President Zelaya was planning a referendum to give him power to alter the constitution. But the proposed alterations were perilously vague, with opponents accusing Mr Zelaya of wanting to scrap the four-year presidential term limit. The country's courts and congress had called the vote illegal.

This is an increasingly familiar turn of events in emerging democracies: an elected leader, facing the end of his time in office, decides that the country cannot do without him and resorts to dubious measures to retain power. The Venezuelan President, Hugo Chavez, won a referendum in February altering his country's constitution and abolishing term limits. He now talks about ruling beyond 2030.
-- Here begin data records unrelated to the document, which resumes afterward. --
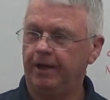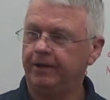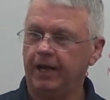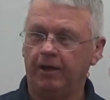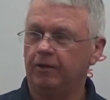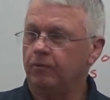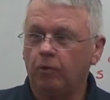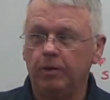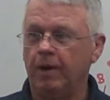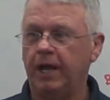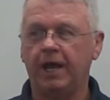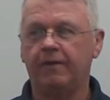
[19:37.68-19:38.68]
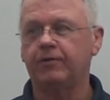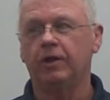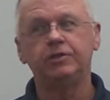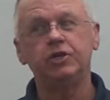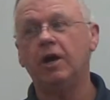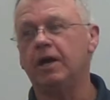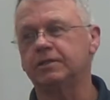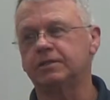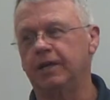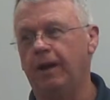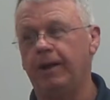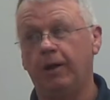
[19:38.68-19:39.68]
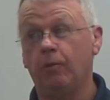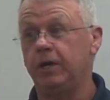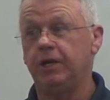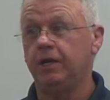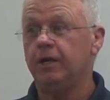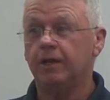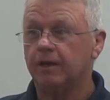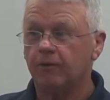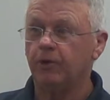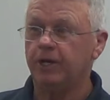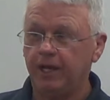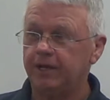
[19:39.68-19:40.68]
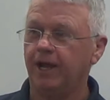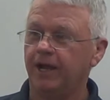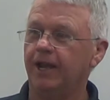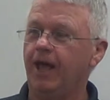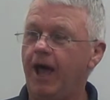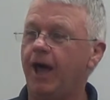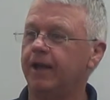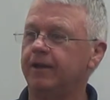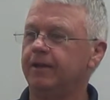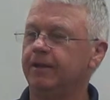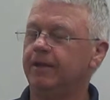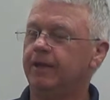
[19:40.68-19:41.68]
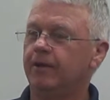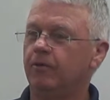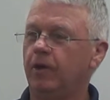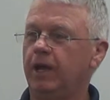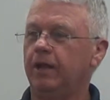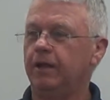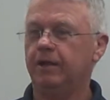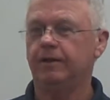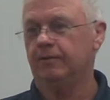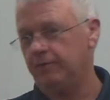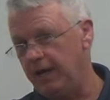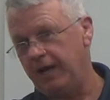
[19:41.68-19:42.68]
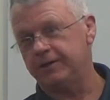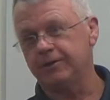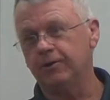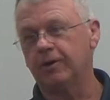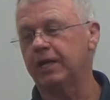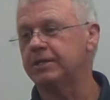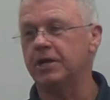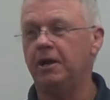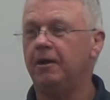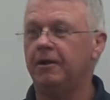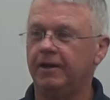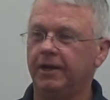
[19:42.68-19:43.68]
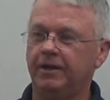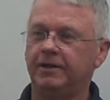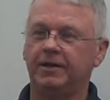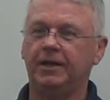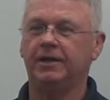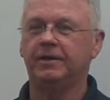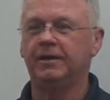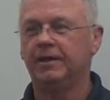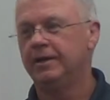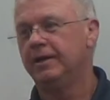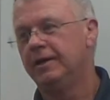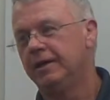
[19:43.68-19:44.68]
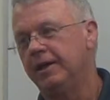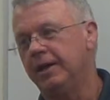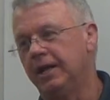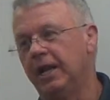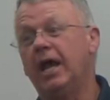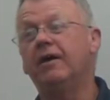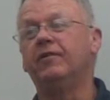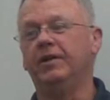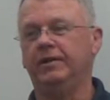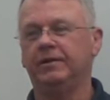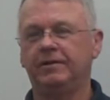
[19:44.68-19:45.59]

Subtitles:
Now, we may have to adjust, you know, and we did. We did that a lot. We had to against Aaron in 11.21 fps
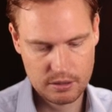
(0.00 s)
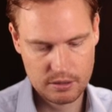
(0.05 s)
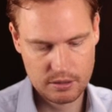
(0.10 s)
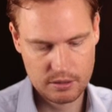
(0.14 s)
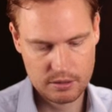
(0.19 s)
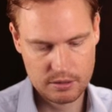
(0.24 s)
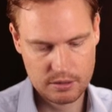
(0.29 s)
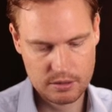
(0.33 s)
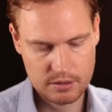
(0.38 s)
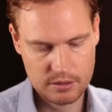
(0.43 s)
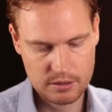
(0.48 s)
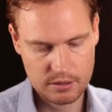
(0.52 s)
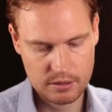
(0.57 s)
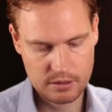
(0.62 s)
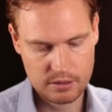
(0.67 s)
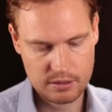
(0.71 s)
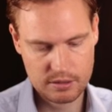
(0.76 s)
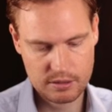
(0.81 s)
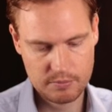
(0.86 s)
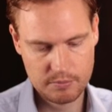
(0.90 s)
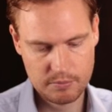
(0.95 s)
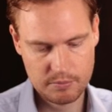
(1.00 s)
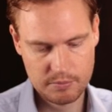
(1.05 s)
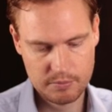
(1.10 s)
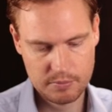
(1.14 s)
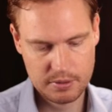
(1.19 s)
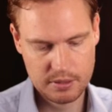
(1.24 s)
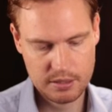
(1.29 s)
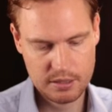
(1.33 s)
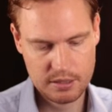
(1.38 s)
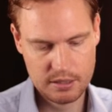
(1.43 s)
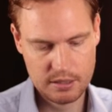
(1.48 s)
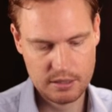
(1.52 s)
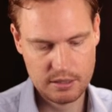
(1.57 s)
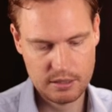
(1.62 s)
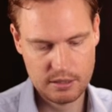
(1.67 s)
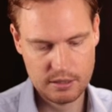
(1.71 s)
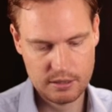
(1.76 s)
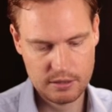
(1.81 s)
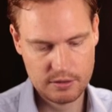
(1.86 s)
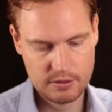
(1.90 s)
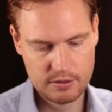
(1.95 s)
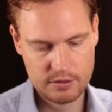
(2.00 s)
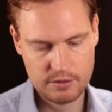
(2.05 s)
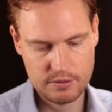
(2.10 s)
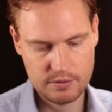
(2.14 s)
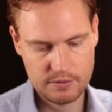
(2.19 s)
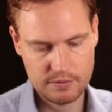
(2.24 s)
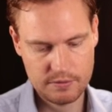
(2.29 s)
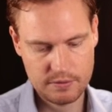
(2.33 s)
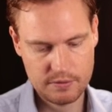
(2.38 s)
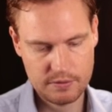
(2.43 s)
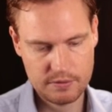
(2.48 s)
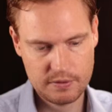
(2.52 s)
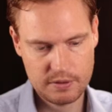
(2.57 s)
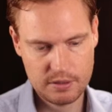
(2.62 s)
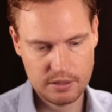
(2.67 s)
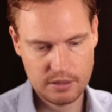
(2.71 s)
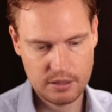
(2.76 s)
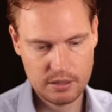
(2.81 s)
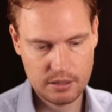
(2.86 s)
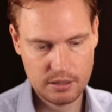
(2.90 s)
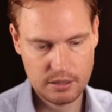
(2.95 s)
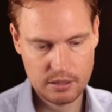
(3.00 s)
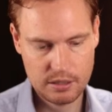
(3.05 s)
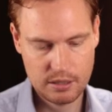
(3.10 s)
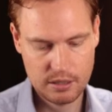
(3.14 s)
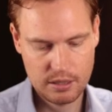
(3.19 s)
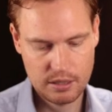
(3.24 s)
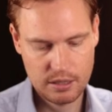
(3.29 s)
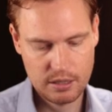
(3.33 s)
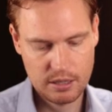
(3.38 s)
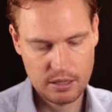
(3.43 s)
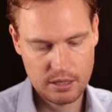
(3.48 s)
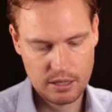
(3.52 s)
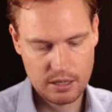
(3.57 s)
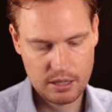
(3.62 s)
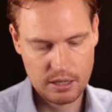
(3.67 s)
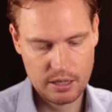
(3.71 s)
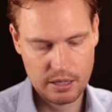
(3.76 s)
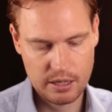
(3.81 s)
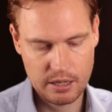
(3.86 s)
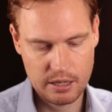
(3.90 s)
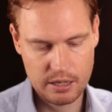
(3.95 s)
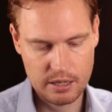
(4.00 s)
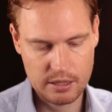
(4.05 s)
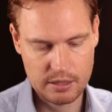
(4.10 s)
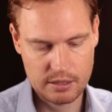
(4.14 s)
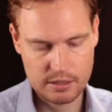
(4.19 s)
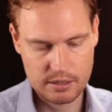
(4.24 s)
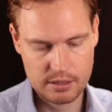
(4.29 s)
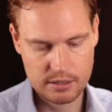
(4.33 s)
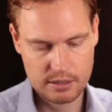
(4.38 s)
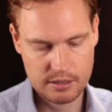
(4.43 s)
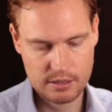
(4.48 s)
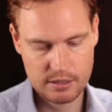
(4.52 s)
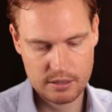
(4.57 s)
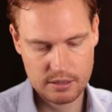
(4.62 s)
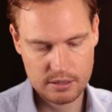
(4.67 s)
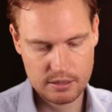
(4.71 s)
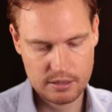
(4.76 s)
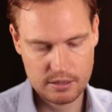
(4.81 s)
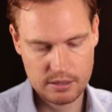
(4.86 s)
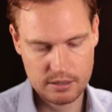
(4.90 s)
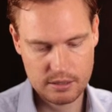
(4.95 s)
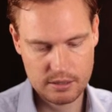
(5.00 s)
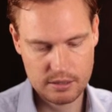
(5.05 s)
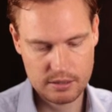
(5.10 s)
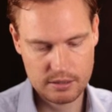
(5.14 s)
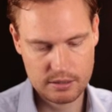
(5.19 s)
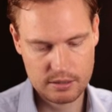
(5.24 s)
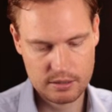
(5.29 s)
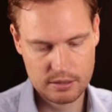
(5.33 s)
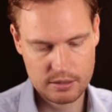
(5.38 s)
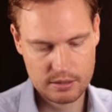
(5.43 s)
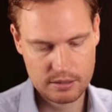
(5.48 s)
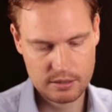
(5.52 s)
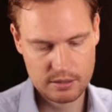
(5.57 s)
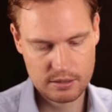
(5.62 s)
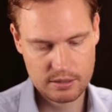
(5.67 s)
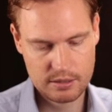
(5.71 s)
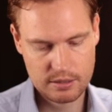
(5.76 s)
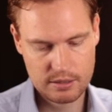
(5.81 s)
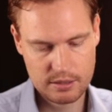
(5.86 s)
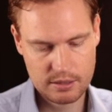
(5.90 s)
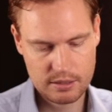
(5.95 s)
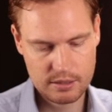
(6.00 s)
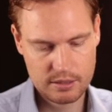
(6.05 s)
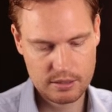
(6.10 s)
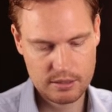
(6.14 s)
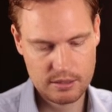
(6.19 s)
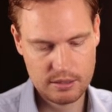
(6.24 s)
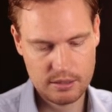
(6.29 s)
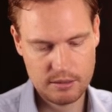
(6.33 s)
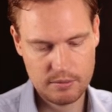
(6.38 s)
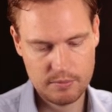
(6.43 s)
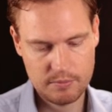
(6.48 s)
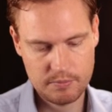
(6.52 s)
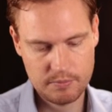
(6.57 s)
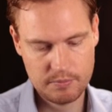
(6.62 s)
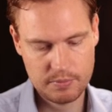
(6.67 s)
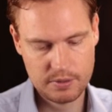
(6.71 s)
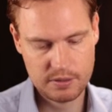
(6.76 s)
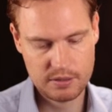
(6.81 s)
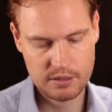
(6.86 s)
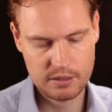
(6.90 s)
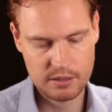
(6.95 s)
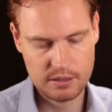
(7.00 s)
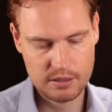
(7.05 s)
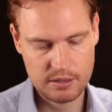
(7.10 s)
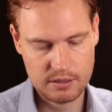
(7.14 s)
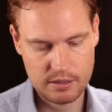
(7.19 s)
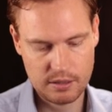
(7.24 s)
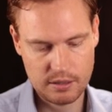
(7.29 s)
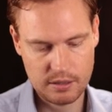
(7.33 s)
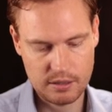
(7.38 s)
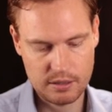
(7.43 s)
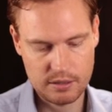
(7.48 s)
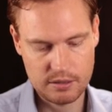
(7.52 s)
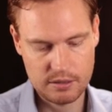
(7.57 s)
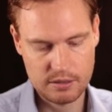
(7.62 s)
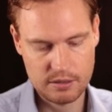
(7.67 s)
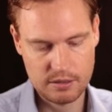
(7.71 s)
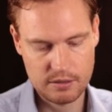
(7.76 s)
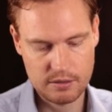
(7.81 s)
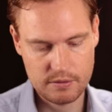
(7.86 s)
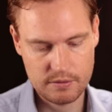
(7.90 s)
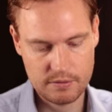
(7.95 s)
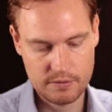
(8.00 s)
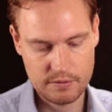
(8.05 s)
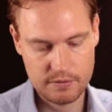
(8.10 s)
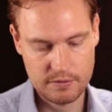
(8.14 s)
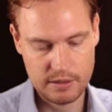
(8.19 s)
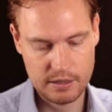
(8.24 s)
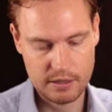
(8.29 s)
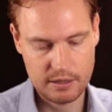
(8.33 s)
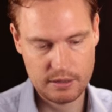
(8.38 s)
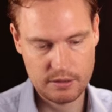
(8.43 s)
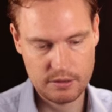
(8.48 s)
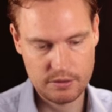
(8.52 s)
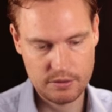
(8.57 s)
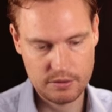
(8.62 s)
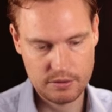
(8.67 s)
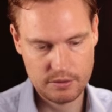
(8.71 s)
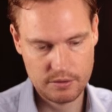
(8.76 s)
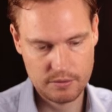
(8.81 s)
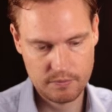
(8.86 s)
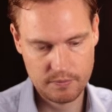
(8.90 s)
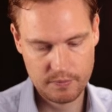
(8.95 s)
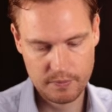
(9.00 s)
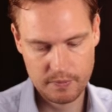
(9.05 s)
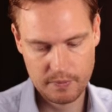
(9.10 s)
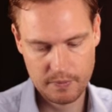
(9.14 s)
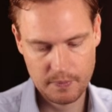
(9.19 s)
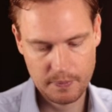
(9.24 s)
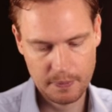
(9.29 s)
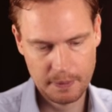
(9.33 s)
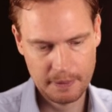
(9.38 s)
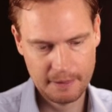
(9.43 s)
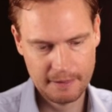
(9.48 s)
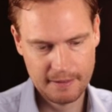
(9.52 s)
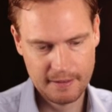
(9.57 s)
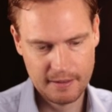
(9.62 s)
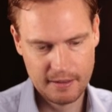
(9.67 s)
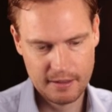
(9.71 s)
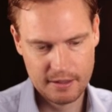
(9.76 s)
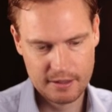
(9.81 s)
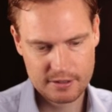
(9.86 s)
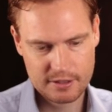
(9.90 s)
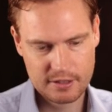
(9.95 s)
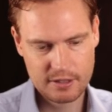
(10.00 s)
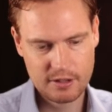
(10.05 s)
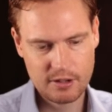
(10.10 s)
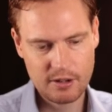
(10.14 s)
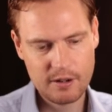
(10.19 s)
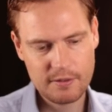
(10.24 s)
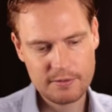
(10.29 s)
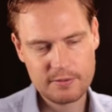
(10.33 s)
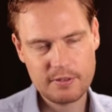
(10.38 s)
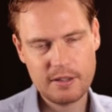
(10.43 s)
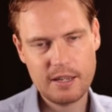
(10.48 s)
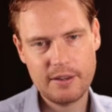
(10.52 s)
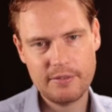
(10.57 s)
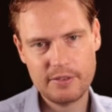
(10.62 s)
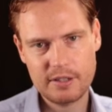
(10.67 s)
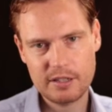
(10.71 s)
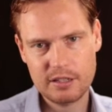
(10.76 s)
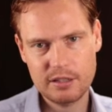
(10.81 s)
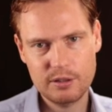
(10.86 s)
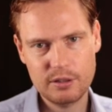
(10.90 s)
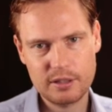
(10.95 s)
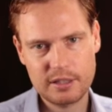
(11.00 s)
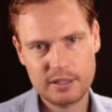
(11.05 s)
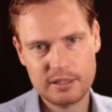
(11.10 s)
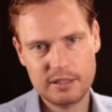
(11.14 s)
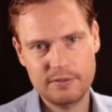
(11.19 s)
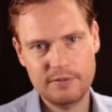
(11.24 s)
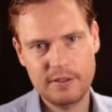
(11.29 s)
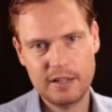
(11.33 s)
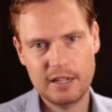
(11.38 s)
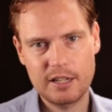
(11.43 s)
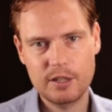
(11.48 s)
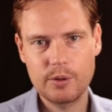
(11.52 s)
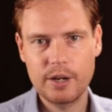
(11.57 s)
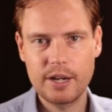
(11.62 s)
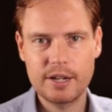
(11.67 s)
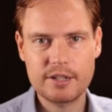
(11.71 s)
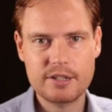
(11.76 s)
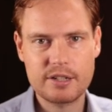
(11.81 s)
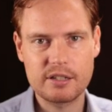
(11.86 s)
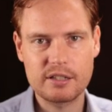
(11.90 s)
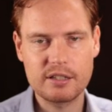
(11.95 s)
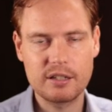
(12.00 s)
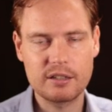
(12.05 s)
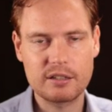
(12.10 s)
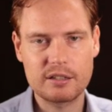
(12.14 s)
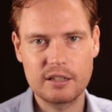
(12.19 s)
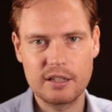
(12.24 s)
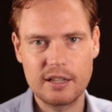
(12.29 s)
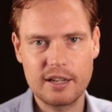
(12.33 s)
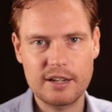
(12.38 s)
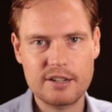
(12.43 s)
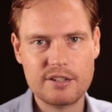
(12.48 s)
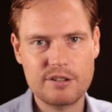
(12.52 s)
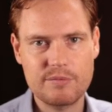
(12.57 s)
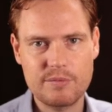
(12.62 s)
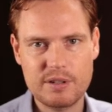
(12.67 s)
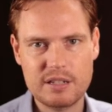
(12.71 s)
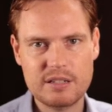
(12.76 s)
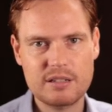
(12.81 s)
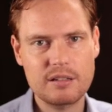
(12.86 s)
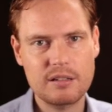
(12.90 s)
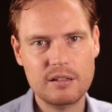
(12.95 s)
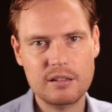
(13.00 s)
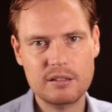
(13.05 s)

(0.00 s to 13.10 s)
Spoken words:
Adjust PE to 15, and it's 60% undervalued. So after having a look at the valuation calculation, we're still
Elected leaders who refuse to give up power have been the curse of sub-Saharan Africa for decades. Some have resorted to bribery, intimidation, or simple fraud – whatever it takes to retain power. That depressing pattern was what prompted the wealthy Sudanese mobile phone entrepreneur Mo Ibrahim to offer a prize of $5m a year to African leaders who voluntarily leave office. There are increasing examples of African states that have managed to combine free elections with transfers of power; Mozambique, Senegal and Ghana are among those that have shown it is possible, and are stronger and more attractive for investors as a result. But there are others, such as Nigeria and Kenya, which have highlighted the fact that voting and democracy do not amount to the same thing.

Honduras underlines that free votes only count if accompanied by a confident parliament, an independent judiciary, an unfettered media and impartial electoral monitors. The true test of a democracy's health is not the holding of elections. It is the possibility of power peaceably changing hands.